Bonaccini nel convegno della sua area chiamata “Energia popolare” ha aggiunto alle osservazioni di Prodi una considerazione di metodo non meno importante, riguardante perimetri e criteri di gestione del “campo largo” -lo ha chiamato così, anche se non piace a Giuseppe Conte- in cui dovrebbero ritrovarsi i partiti di una nuova maggioranza. “Lo schema del volta per volta del cosiddetto campo largo- ha avvertito Bonaccini- non basta più. Serve una nuova alleanza di centrosinistra. Non lasceremo più a nessuno il diritto di porre veti e ricatti”.

Giuseppe Conte

Il riferimento è chiaro  all’antirenzismo di Conte, costato in Liguria al Pd, pur con quasi il 30 per cento dei voti contro meno del 20 per cento della destra riconducibile alla premier Giorgia Meloni, la sconfitta elettorale per il rinnovo anticipato dell’amministrazione regionale.
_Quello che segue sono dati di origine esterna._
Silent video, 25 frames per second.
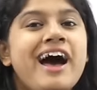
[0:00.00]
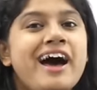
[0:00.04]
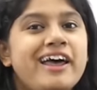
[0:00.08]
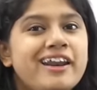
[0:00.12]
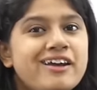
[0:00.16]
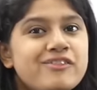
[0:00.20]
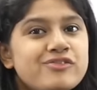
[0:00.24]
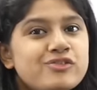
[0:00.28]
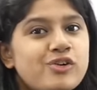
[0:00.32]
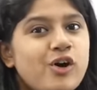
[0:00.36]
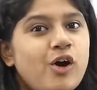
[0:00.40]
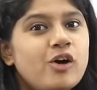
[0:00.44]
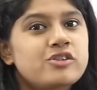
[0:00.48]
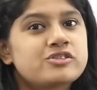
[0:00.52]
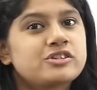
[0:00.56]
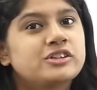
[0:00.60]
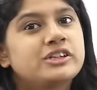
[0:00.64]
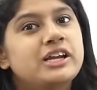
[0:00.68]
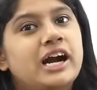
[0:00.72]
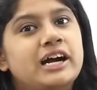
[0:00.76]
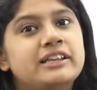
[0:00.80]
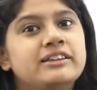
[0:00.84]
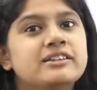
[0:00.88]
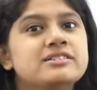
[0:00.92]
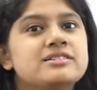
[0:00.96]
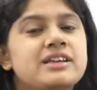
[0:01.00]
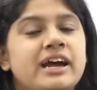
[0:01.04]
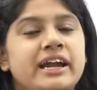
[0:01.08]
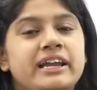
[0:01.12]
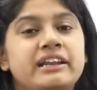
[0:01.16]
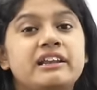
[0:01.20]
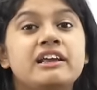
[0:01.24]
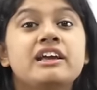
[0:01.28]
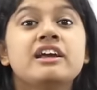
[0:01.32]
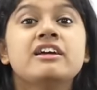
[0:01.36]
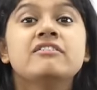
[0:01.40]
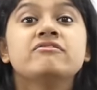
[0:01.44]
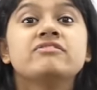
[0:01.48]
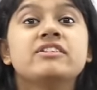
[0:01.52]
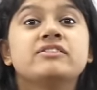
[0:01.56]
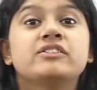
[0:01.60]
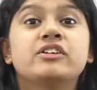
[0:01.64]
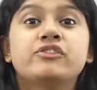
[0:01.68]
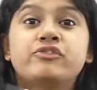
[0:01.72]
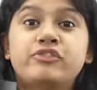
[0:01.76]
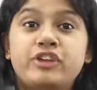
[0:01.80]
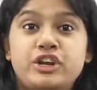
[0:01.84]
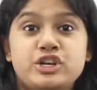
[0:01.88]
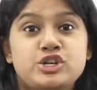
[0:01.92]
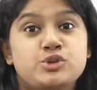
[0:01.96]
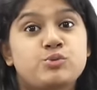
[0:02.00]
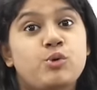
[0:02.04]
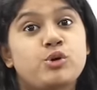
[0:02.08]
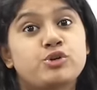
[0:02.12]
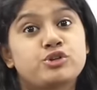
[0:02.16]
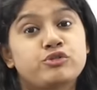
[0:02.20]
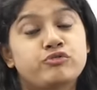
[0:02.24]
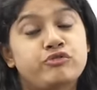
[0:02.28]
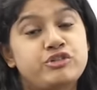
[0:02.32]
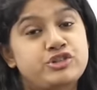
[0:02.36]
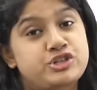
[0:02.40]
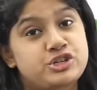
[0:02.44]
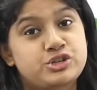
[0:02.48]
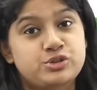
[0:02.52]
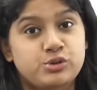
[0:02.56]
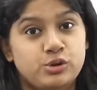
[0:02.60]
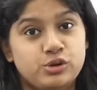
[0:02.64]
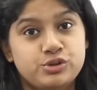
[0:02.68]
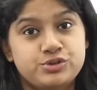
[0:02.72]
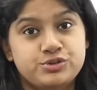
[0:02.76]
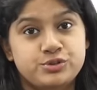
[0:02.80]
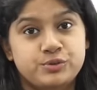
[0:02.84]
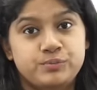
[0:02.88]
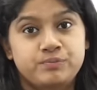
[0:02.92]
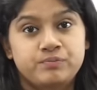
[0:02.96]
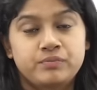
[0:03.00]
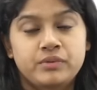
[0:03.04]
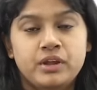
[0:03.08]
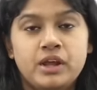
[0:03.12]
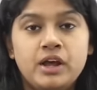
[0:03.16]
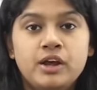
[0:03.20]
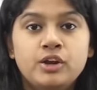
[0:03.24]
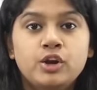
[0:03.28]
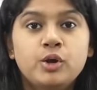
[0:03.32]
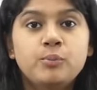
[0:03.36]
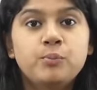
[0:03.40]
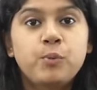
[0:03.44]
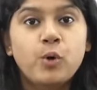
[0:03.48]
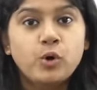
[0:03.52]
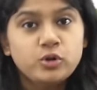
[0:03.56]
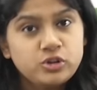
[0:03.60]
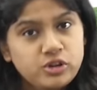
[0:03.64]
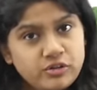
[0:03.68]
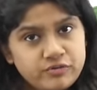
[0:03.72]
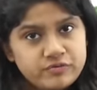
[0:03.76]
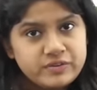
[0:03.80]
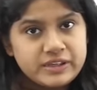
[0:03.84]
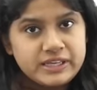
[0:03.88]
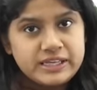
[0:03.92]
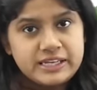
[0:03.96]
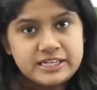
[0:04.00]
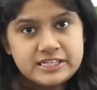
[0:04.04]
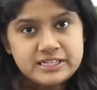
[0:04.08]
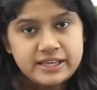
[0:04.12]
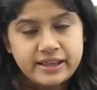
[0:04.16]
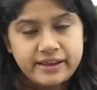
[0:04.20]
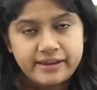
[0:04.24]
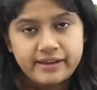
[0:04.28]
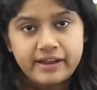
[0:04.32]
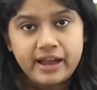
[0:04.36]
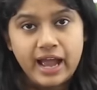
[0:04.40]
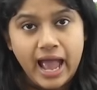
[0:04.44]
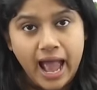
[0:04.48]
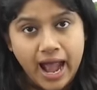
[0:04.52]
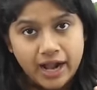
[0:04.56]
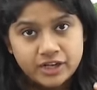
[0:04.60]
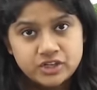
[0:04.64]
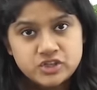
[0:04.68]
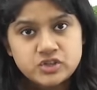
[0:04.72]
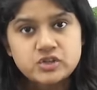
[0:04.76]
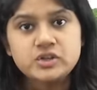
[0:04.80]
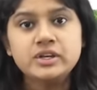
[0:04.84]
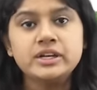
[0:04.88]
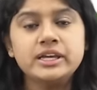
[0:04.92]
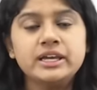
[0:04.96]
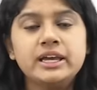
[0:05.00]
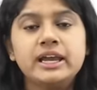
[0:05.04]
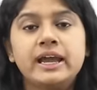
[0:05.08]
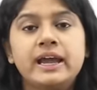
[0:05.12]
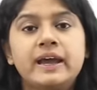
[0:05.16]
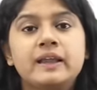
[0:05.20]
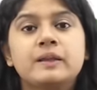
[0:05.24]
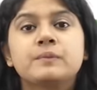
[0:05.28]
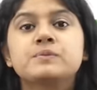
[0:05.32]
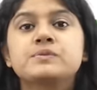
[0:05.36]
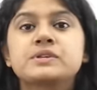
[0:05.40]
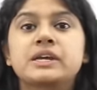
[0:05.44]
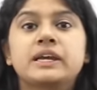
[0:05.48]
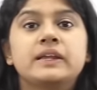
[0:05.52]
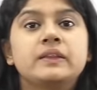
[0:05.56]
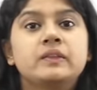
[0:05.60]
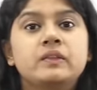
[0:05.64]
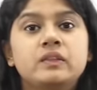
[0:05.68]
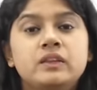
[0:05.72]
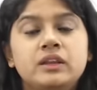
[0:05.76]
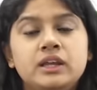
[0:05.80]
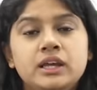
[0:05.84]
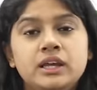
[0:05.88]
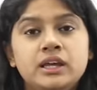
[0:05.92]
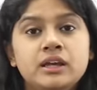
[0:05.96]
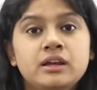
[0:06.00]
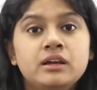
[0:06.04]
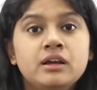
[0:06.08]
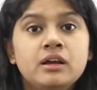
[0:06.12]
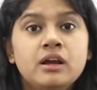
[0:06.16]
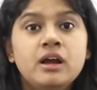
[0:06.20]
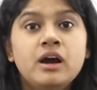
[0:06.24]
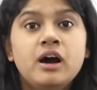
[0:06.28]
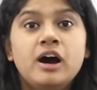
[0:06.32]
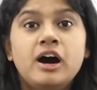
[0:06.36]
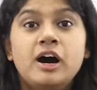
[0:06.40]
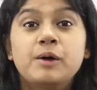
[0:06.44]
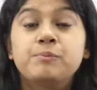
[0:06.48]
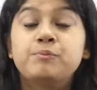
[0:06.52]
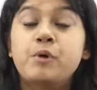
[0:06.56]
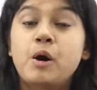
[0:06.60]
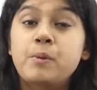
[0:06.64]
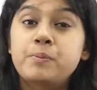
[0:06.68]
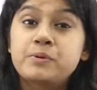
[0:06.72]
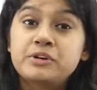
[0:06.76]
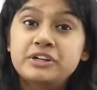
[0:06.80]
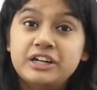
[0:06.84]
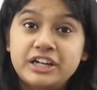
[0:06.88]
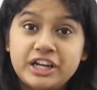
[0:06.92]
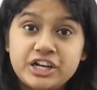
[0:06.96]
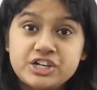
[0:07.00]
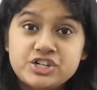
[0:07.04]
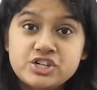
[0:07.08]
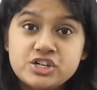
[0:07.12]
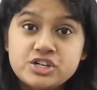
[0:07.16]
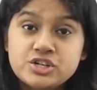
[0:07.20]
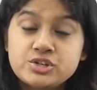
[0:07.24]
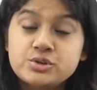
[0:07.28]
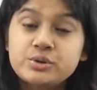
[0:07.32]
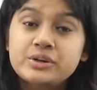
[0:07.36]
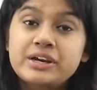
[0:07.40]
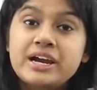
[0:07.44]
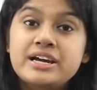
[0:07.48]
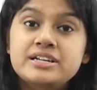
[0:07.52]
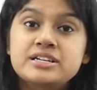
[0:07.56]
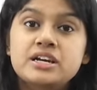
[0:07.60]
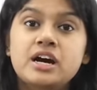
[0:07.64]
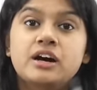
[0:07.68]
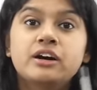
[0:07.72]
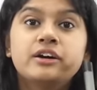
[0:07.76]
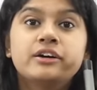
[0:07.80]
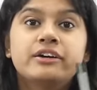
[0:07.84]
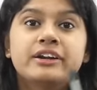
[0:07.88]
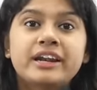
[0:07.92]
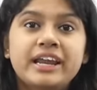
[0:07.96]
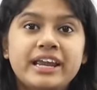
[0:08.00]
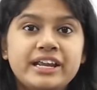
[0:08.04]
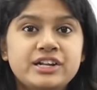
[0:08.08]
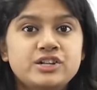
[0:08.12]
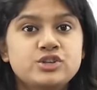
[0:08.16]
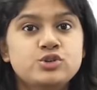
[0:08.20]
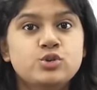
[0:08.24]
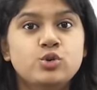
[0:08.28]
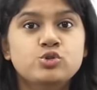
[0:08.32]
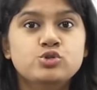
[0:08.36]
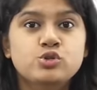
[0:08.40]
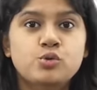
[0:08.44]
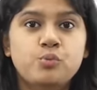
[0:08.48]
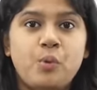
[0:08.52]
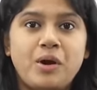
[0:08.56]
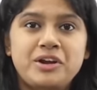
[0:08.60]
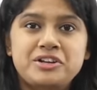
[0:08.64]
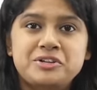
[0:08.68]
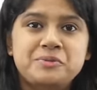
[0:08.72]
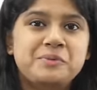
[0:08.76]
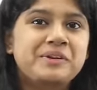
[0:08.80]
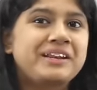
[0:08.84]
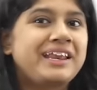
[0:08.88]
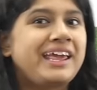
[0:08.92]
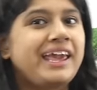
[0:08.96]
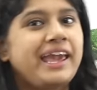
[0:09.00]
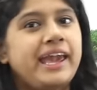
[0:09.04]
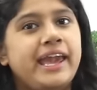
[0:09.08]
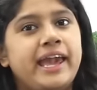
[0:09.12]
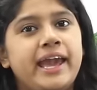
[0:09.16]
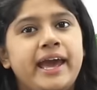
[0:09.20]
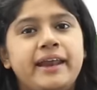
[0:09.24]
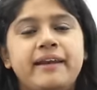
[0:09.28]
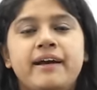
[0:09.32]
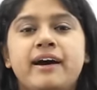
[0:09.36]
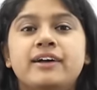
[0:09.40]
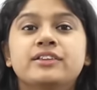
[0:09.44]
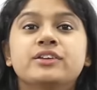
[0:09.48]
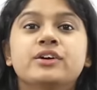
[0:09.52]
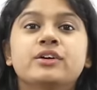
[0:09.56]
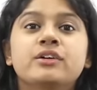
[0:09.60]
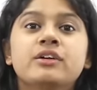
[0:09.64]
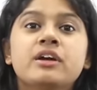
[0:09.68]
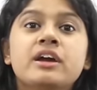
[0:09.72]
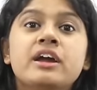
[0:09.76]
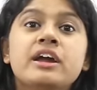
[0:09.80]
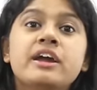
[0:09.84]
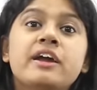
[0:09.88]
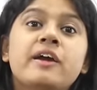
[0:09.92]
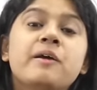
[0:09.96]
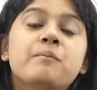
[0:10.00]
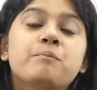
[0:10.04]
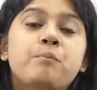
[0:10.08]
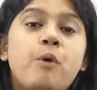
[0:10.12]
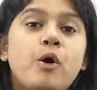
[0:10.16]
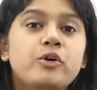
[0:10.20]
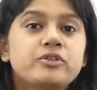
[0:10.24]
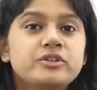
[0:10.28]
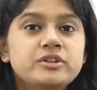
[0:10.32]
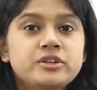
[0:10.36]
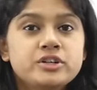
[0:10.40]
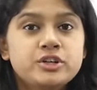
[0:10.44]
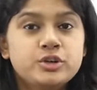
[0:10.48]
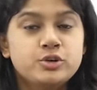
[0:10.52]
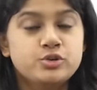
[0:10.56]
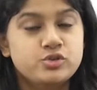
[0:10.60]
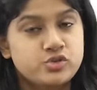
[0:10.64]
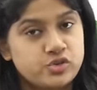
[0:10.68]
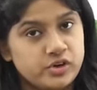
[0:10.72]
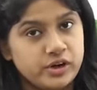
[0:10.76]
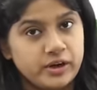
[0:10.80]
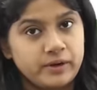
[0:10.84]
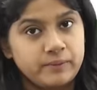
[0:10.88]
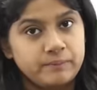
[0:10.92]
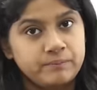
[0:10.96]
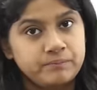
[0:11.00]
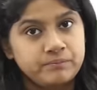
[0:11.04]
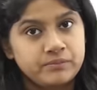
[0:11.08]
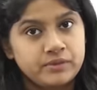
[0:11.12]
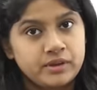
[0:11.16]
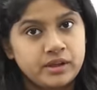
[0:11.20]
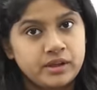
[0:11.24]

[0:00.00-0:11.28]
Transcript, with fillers: and of course on the other side we have the freshwater fishes also. Now both of these actually helps in the uh, population to get a great source of vitamin A and other important nutrient.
Non parliamo poi, per restare al confronto fra i numeri elettorali di quella regione, del 4,6 per cento del movimento di Conte, non votato in Liguria neppure da Beppe Grillo.

Oltre alla conduzione di un’eventuale coalizione alternativa al centrodestra, Bonaccini ha sollevato un problema di metodo anche nella gestione del Pd da parte della segretaria riuscita l’anno scorso a precederlo nella corsa al Nazareno, superandolo nelle primarie aperte ai non iscritti dopo avere perduto nelle votazioni limitate ai tesserati.

In particolare, Bonaccini ha avvertito la Schlein, con largo anticipo rispetto ad una scadenza ordinaria della legislatura che non sembra minacciata davvero dalle divisioni che pur esistono nel governo e nella maggioranza, ridotte a “schermaglie” dalla Meloni, che le candidature sono cose troppo serie e delicate per rimanere nella disponibilità della segreteria del Nazareno, In mancanza del voto di preferenza le liste bloccate dei candidati al Parlamento andranno elaborate attraverso le primarie. Cui difficilmente d’altronde la Schlein potrebbe sottrarsi, visto che se n’è giovata nella scalata al vertice del partito.

Schlein con Landini e Bonelli

Anche di questo problemino, se vogliamo considerarlo così rispetto alla costruzione di quella che Bonaccini ha chiamato “una nuova alleanza di centrosinistra”, dovrebbe occuparsi Gentiloni nel “suo” Pd, ora che ne ha il tempo e, pare, pure la voglia avendo finito il suo lavoro a Bruxelles. Ma alla costruzione della nuova alleanza di centrosinistra appartiene pure -a pensarci bene- il perimetro andato sempre più allargandosi di recente con le incursioni del segretario generale della Cgil Maurizio Landini. Che ha rivendicato in piazza il carattere politico dei suoi scioperi, finalizzati a “rivoltare l’Italia come un guanto”, variante del calzino evocato dai magistrati più di trent’anni fa.